Source information.
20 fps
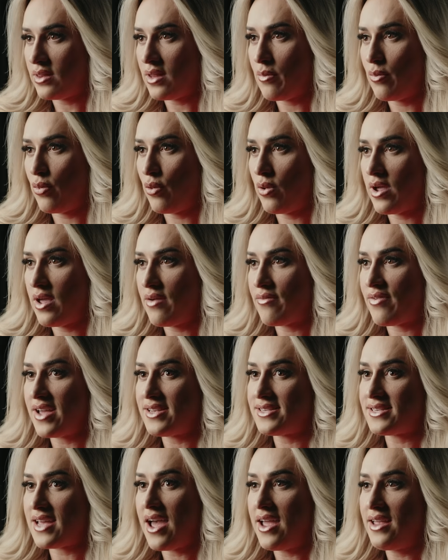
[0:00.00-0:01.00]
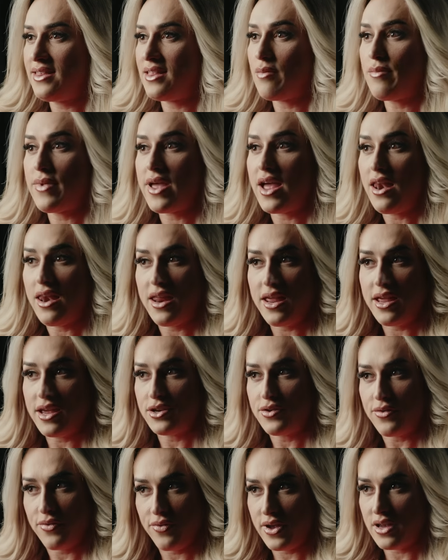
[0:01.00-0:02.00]
até porque vai sair da minha linha
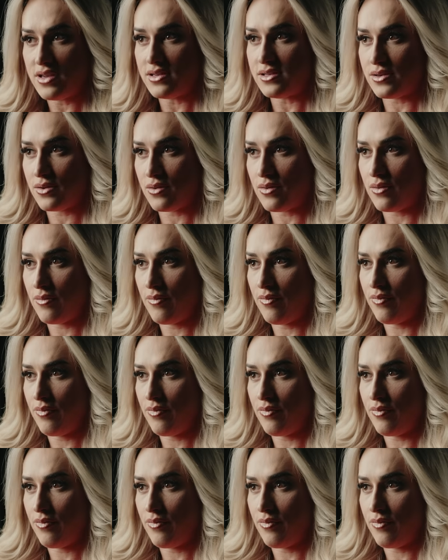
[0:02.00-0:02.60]
de físico.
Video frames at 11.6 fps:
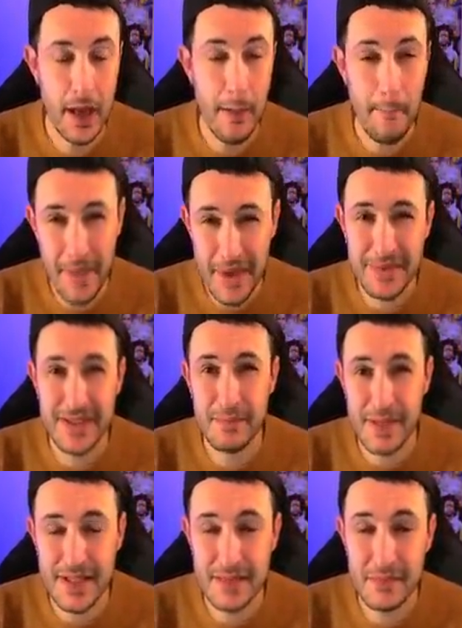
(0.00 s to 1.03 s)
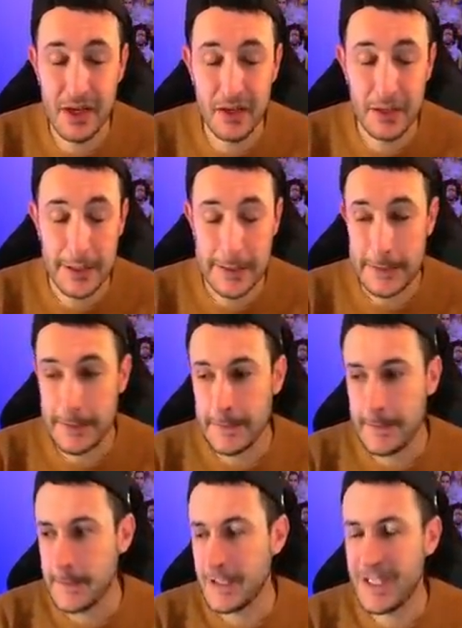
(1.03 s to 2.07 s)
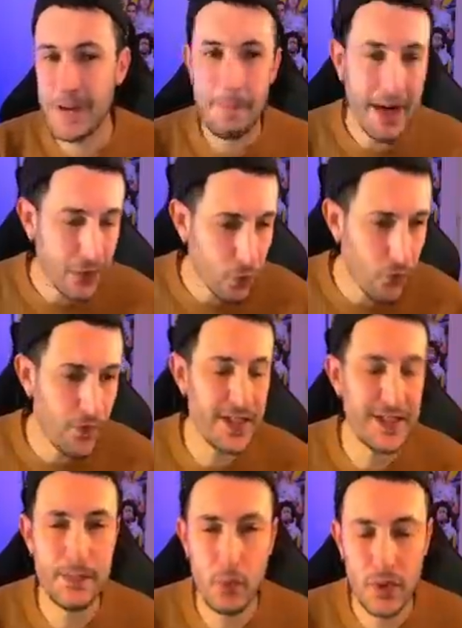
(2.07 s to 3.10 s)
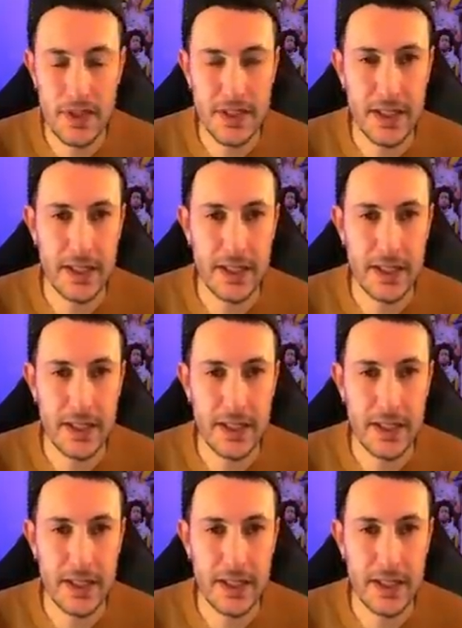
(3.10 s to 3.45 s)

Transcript: Même si Benzema, je ne l'ai pas trouvé si bon que ça.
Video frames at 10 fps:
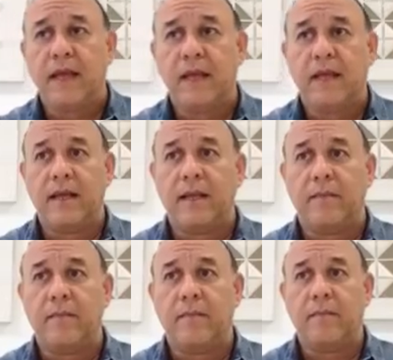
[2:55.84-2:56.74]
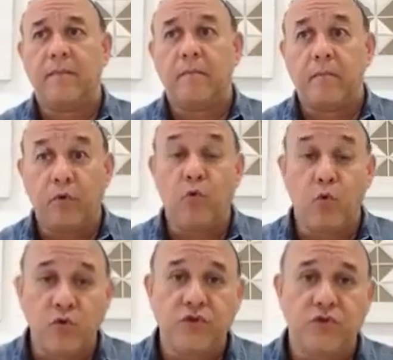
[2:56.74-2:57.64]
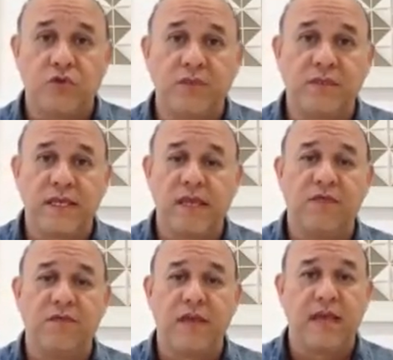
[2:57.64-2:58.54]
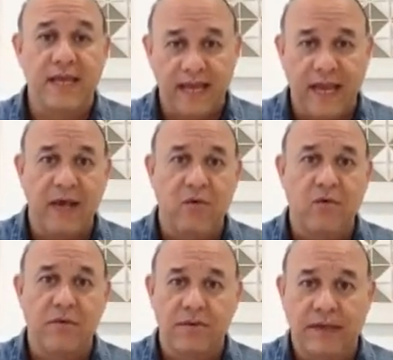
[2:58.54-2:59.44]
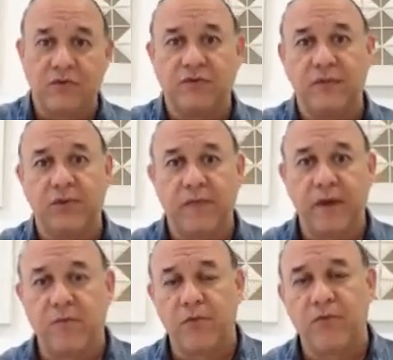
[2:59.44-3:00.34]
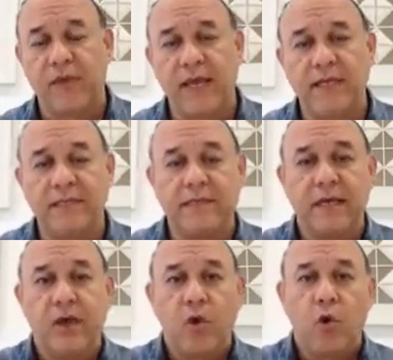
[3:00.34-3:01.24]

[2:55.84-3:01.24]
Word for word: uh, Procusto significa em grego, traduzindo para o português,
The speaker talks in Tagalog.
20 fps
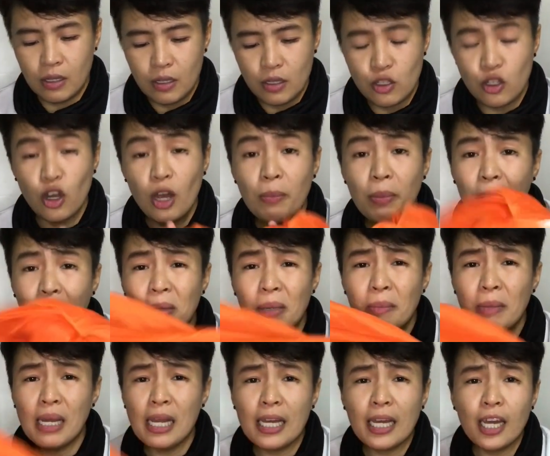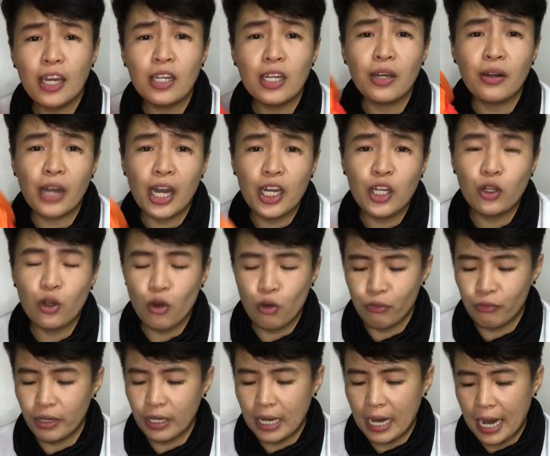So, kapag bibili kayo ng rain
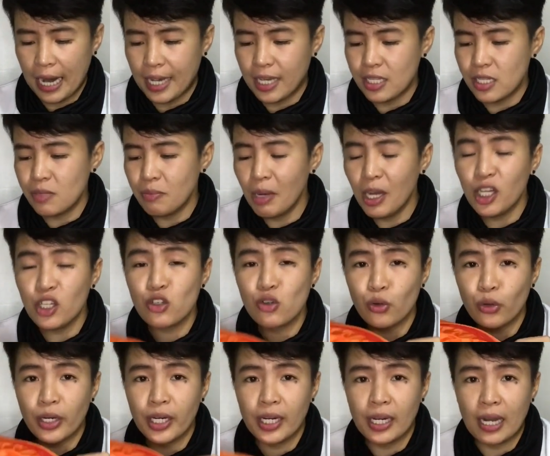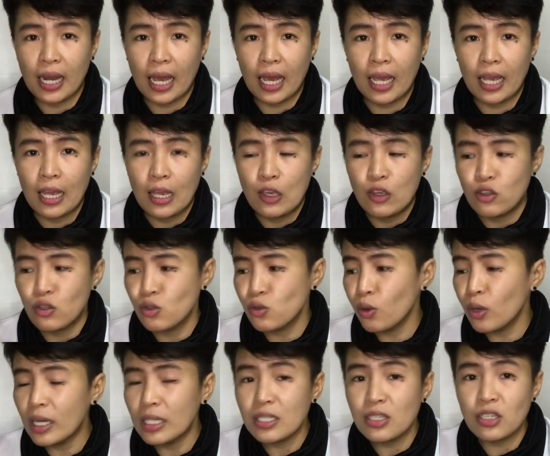cover, guys, make sure na
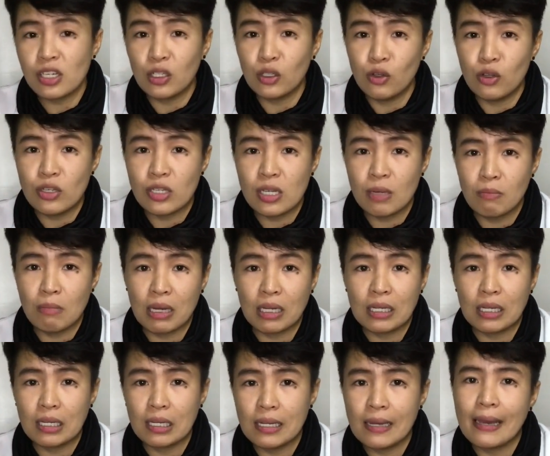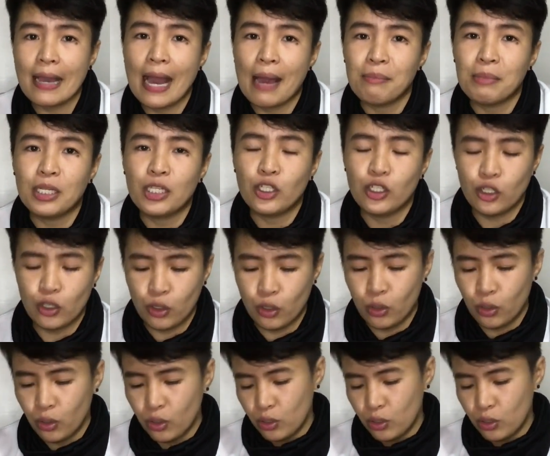sukat siya dun sa bag na ginagamit nyo.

Problem. Every line containing the string "Video" is required; copy each such line from the data.

Solved exercise.
Video frames at 11.6 fps:
Video frames at 10 fps:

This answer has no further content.